EXTRACTED INFORMATION:
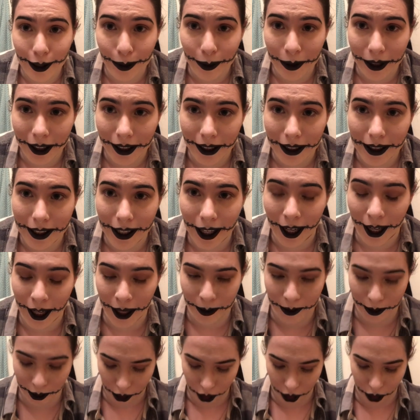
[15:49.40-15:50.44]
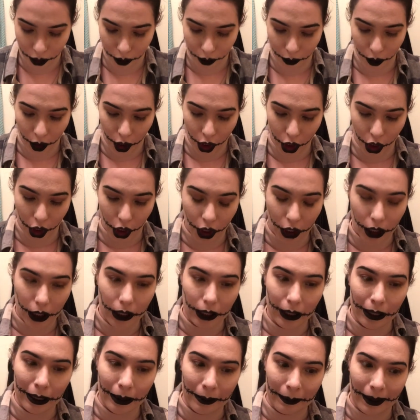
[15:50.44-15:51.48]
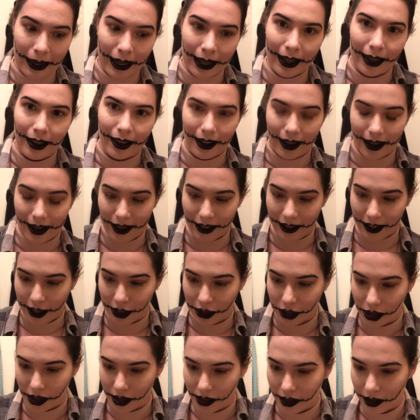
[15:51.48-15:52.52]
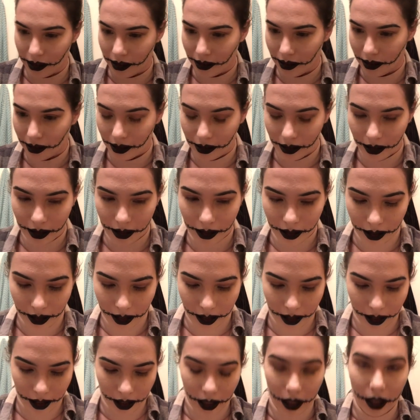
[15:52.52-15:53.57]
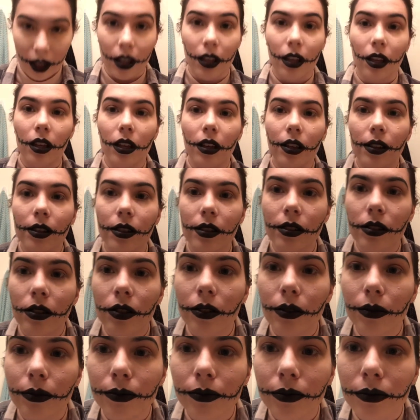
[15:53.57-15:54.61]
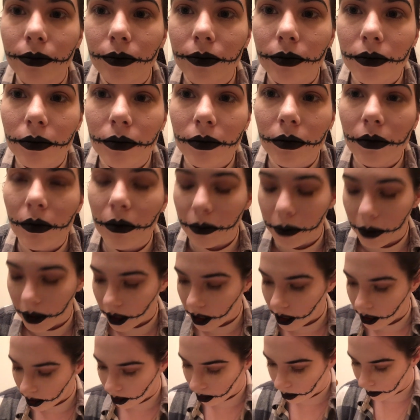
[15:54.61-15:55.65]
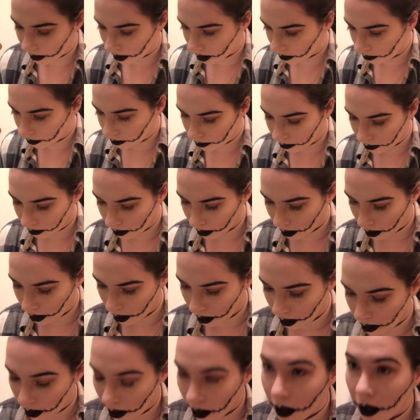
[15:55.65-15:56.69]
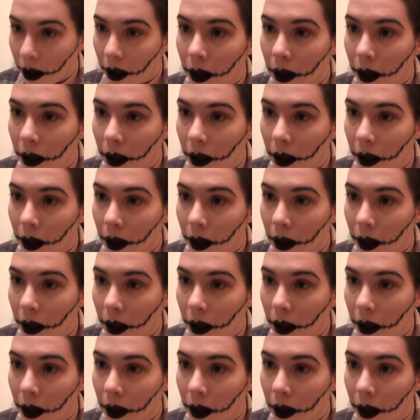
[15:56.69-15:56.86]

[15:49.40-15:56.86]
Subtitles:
be a good time to curl my eyelashes and put on a little bit of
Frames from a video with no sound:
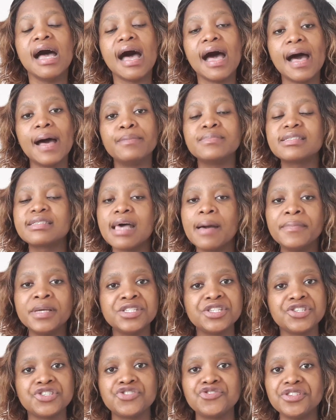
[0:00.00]
Um, some
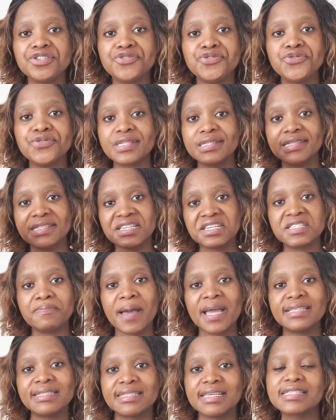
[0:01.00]
industries use a six
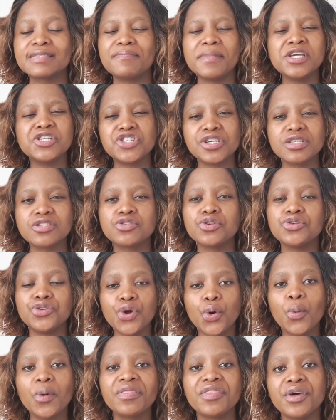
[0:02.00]
by six matrix, so you
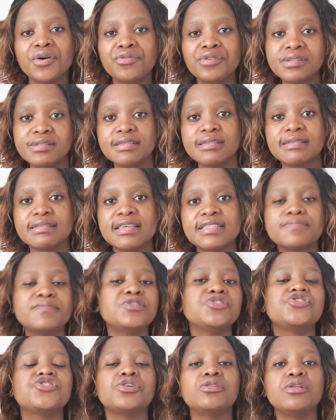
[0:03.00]
know with the risk
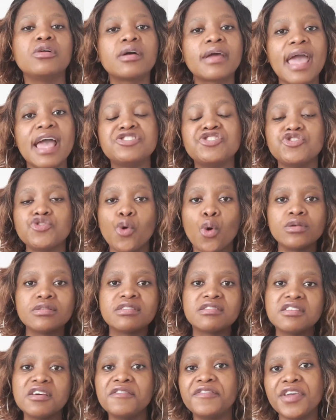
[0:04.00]
assessment you'll look at your
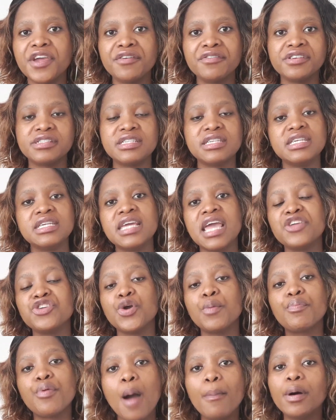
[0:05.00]
severity and
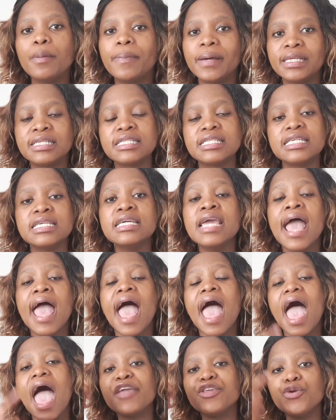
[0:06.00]
your probability,
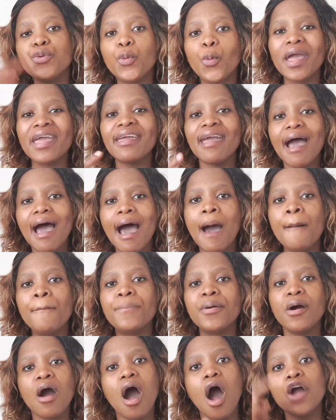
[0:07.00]
and you weigh
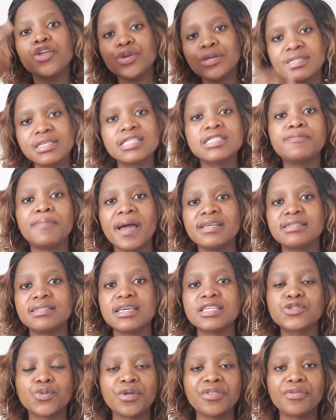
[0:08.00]
up on your six by
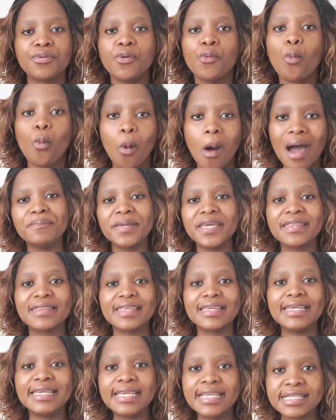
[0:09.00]
six with one being
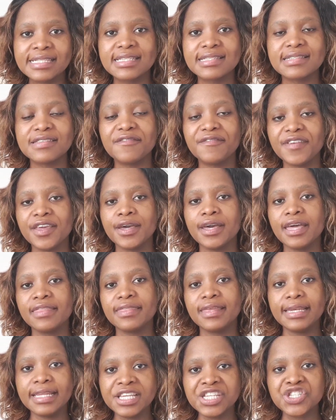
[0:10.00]
the least severe
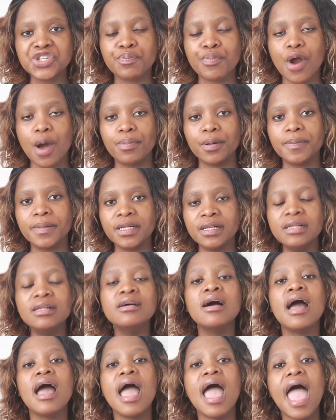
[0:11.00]
and the least
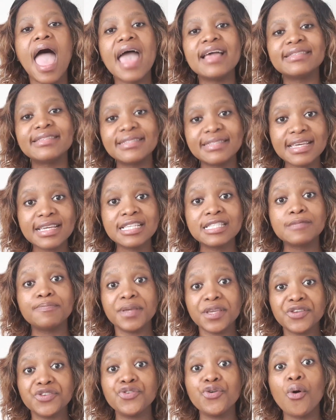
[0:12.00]
probable, and six
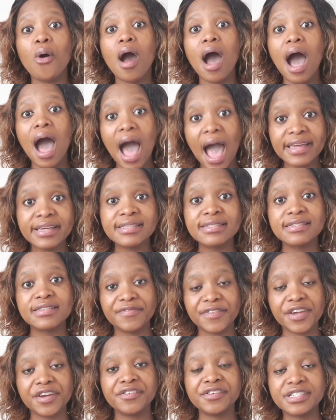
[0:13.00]
being your highest
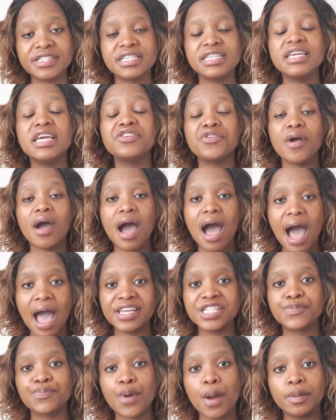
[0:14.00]
severity and your
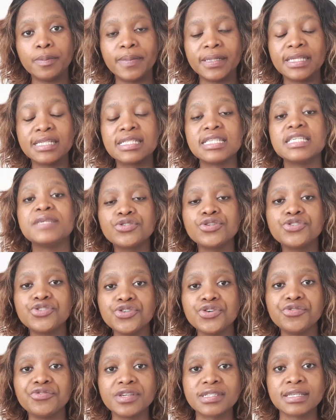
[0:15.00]
highest probability. Also
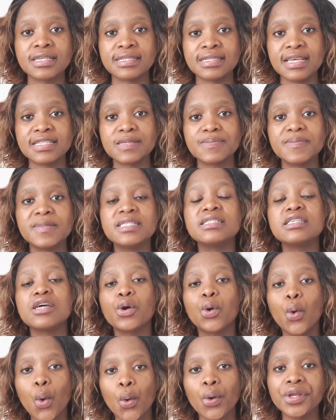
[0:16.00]
do your risk assessment
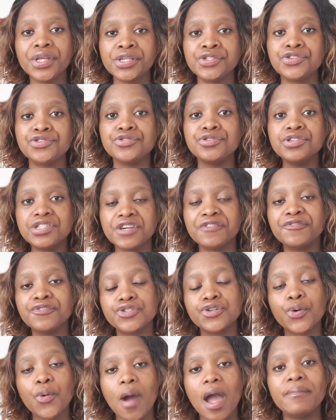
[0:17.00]
according to
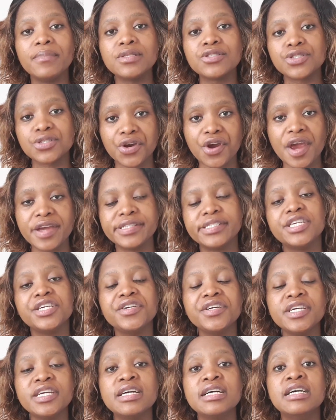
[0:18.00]
different requirements and
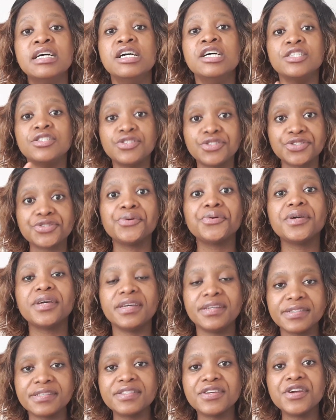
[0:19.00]
criteria. So
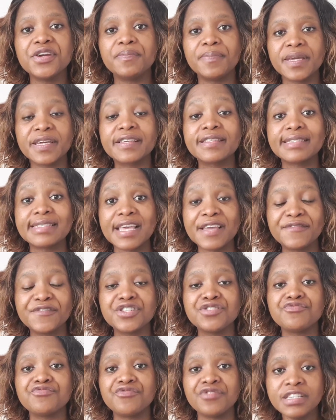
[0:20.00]
is there a big
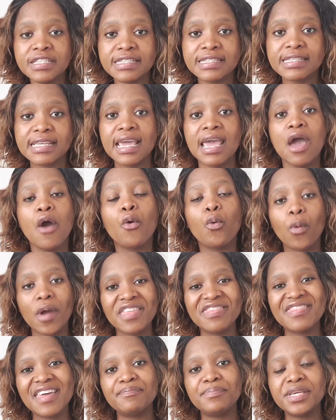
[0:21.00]
safety risk
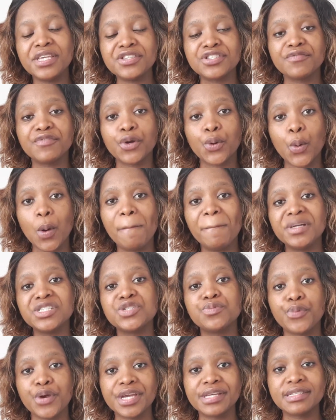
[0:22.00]
when that piece of
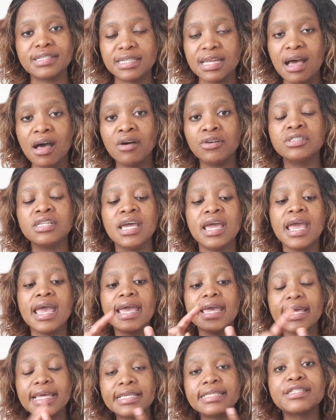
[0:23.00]
equipment breaks down?
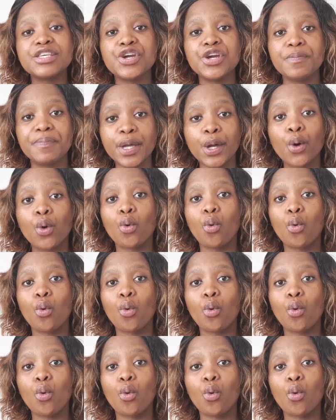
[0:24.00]
Is there a big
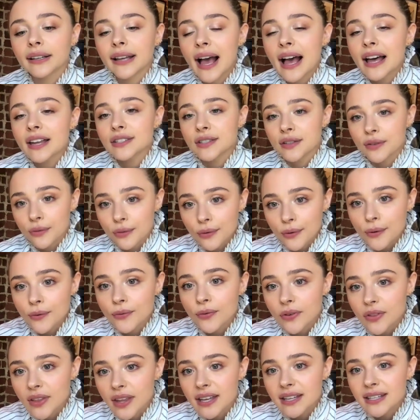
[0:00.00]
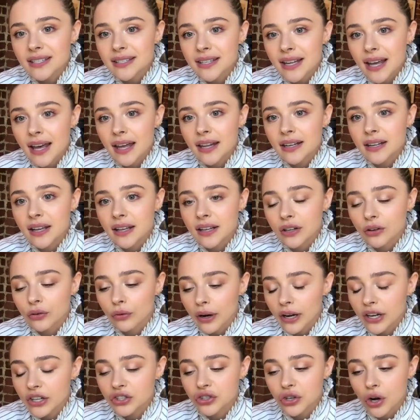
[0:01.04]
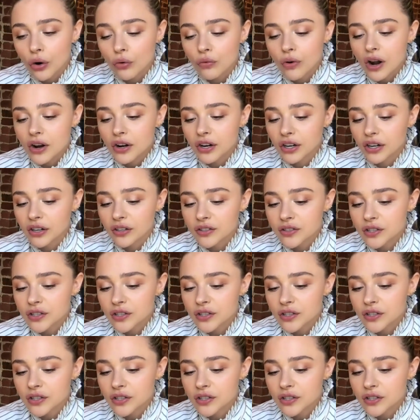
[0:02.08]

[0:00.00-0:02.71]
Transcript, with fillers: casting crew for this, and and a great showrunner.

PROBLEM DESCRIPTION: Give the listing again exactly, excluding pictures.

REPLY:
[15:49.40-15:50.44]
[15:50.44-15:51.48]
[15:51.48-15:52.52]
[15:52.52-15:53.57]
[15:53.57-15:54.61]
[15:54.61-15:55.65]
[15:55.65-15:56.69]
[15:56.69-15:56.86]

[15:49.40-15:56.86]
Subtitles:
be a good time to curl my eyelashes and put on a little bit of
Frames from a video with no sound:
[0:00.00]
Um, some
[0:01.00]
industries use a six
[0:02.00]
by six matrix, so you
[0:03.00]
know with the risk
[0:04.00]
assessment you'll look at your
[0:05.00]
severity and
[0:06.00]
your probability,
[0:07.00]
and you weigh
[0:08.00]
up on your six by
[0:09.00]
six with one being
[0:10.00]
the least severe
[0:11.00]
and the least
[0:12.00]
probable, and six
[0:13.00]
being your highest
[0:14.00]
severity and your
[0:15.00]
highest probability. Also
[0:16.00]
do your risk assessment
[0:17.00]
according to
[0:18.00]
different requirements and
[0:19.00]
criteria. So
[0:20.00]
is there a big
[0:21.00]
safety risk
[0:22.00]
when that piece of
[0:23.00]
equipment breaks down?
[0:24.00]
Is there a big
[0:00.00]
[0:01.04]
[0:02.08]

[0:00.00-0:02.71]
Transcript, with fillers: casting crew for this, and and a great showrunner.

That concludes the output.